What to do >>
Among the entries below, retype exactly the lines starting with the one with "[0:00.00-0:00.90]" and going on through the one with "[0:09.00-0:09.70]", but not the pictures.

Stored data entries >>
__________
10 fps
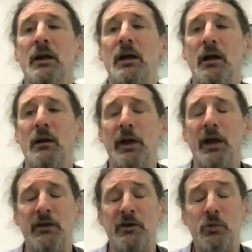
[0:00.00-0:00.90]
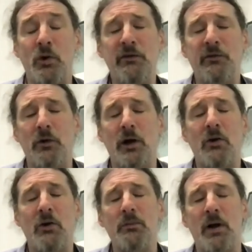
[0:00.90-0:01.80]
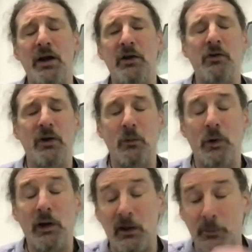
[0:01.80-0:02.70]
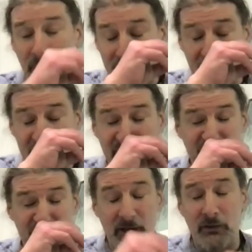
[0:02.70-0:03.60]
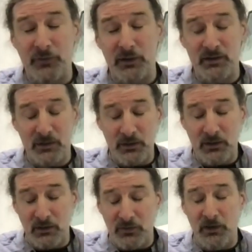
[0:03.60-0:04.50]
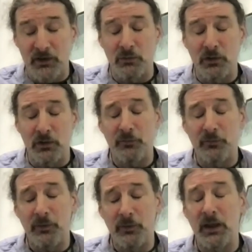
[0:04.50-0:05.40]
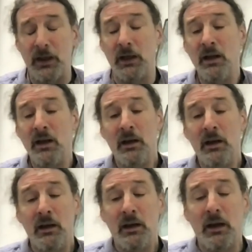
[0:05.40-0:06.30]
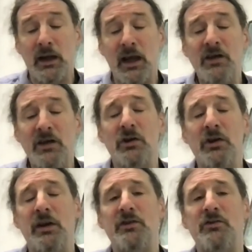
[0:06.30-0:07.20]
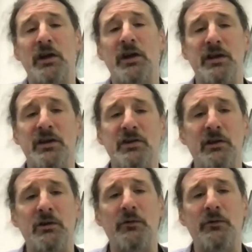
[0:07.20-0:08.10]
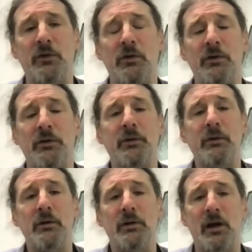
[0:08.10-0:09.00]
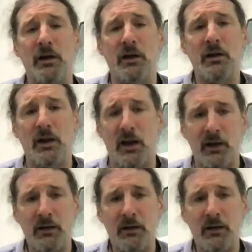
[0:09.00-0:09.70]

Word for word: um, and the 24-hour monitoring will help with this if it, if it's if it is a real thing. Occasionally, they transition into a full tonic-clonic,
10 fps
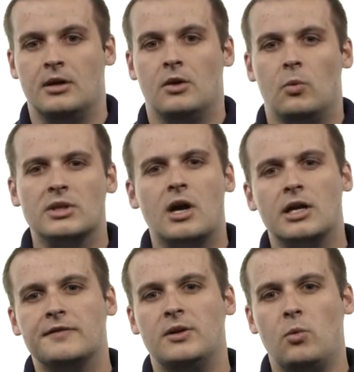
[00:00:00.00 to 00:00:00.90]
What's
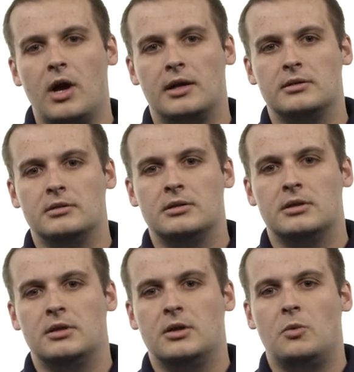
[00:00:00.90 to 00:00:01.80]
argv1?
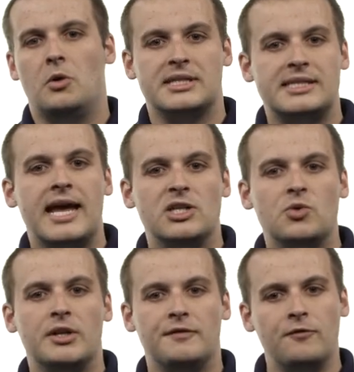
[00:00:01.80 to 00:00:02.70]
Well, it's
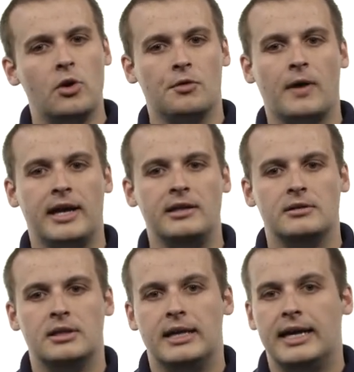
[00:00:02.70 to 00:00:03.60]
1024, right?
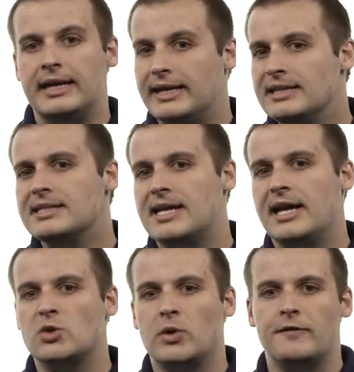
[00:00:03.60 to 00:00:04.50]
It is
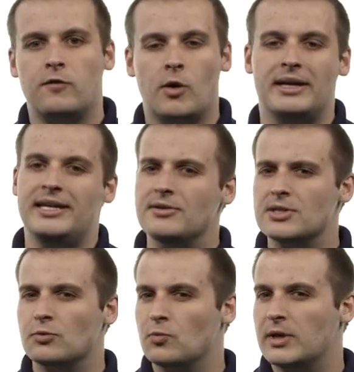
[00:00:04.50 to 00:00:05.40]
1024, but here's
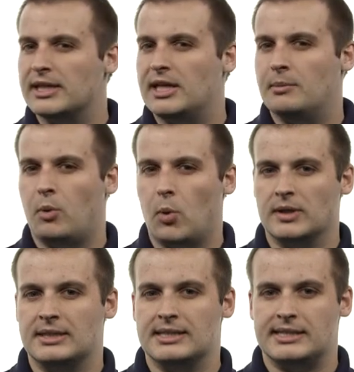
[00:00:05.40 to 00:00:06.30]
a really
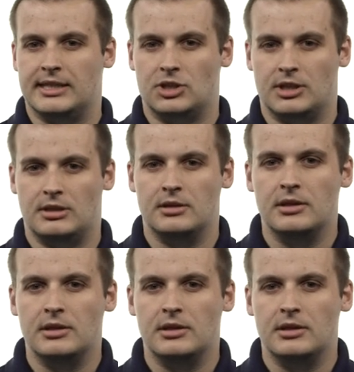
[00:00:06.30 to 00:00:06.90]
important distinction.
__________
Worked solution >>
[0:00.00-0:00.90]
[0:00.90-0:01.80]
[0:01.80-0:02.70]
[0:02.70-0:03.60]
[0:03.60-0:04.50]
[0:04.50-0:05.40]
[0:05.40-0:06.30]
[0:06.30-0:07.20]
[0:07.20-0:08.10]
[0:08.10-0:09.00]
[0:09.00-0:09.70]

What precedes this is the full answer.